Your objective - Look through the listing below for the string "frames". Show each line where it occurs.

Data records -

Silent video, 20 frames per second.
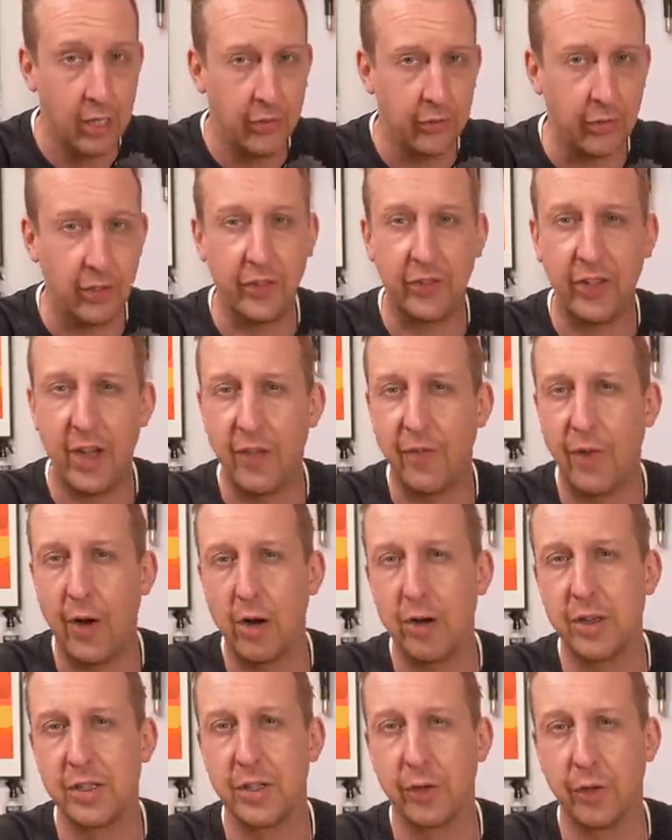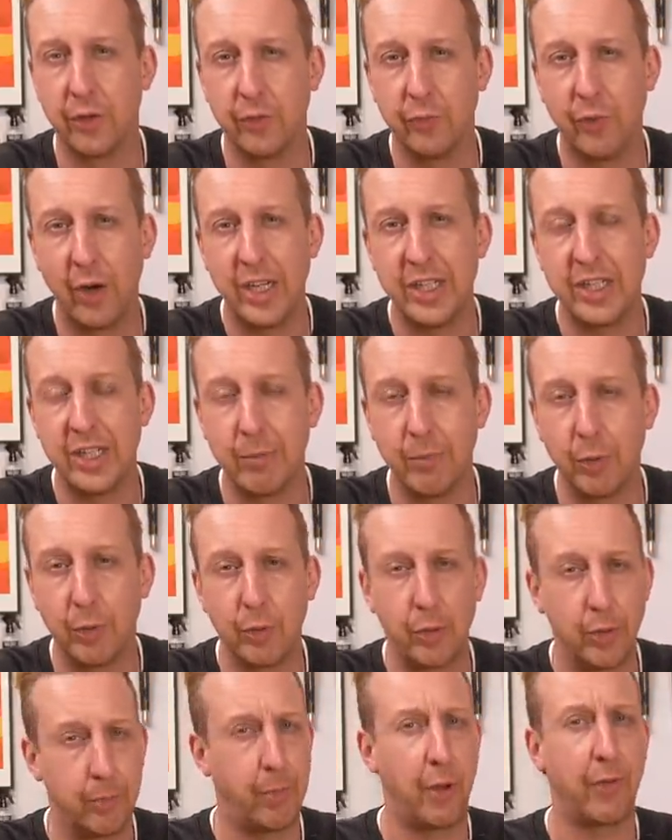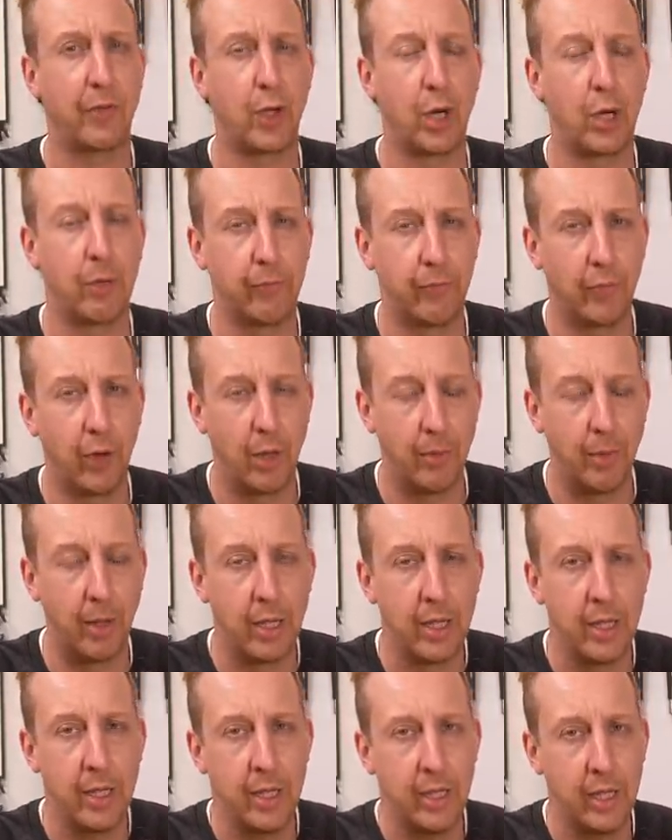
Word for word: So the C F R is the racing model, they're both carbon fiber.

* * *

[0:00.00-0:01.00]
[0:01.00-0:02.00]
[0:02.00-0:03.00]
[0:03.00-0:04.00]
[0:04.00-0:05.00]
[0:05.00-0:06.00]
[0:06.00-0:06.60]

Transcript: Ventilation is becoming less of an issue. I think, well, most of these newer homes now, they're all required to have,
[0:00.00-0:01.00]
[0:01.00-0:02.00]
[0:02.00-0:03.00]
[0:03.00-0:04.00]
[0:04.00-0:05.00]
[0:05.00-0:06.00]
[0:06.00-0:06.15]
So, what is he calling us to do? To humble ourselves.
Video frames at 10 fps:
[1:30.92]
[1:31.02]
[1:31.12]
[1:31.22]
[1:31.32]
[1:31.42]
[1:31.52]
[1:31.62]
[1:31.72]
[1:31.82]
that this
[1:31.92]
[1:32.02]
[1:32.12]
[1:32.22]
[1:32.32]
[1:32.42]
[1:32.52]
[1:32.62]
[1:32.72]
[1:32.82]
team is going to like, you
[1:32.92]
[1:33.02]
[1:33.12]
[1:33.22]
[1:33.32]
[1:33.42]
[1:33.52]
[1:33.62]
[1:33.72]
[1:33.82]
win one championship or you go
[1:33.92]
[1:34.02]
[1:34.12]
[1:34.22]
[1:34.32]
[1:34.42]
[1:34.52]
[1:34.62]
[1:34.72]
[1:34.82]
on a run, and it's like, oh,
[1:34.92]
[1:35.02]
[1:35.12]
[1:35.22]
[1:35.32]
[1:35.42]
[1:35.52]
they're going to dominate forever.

Your response -
Silent video, 20 frames per second.
Video frames at 10 fps:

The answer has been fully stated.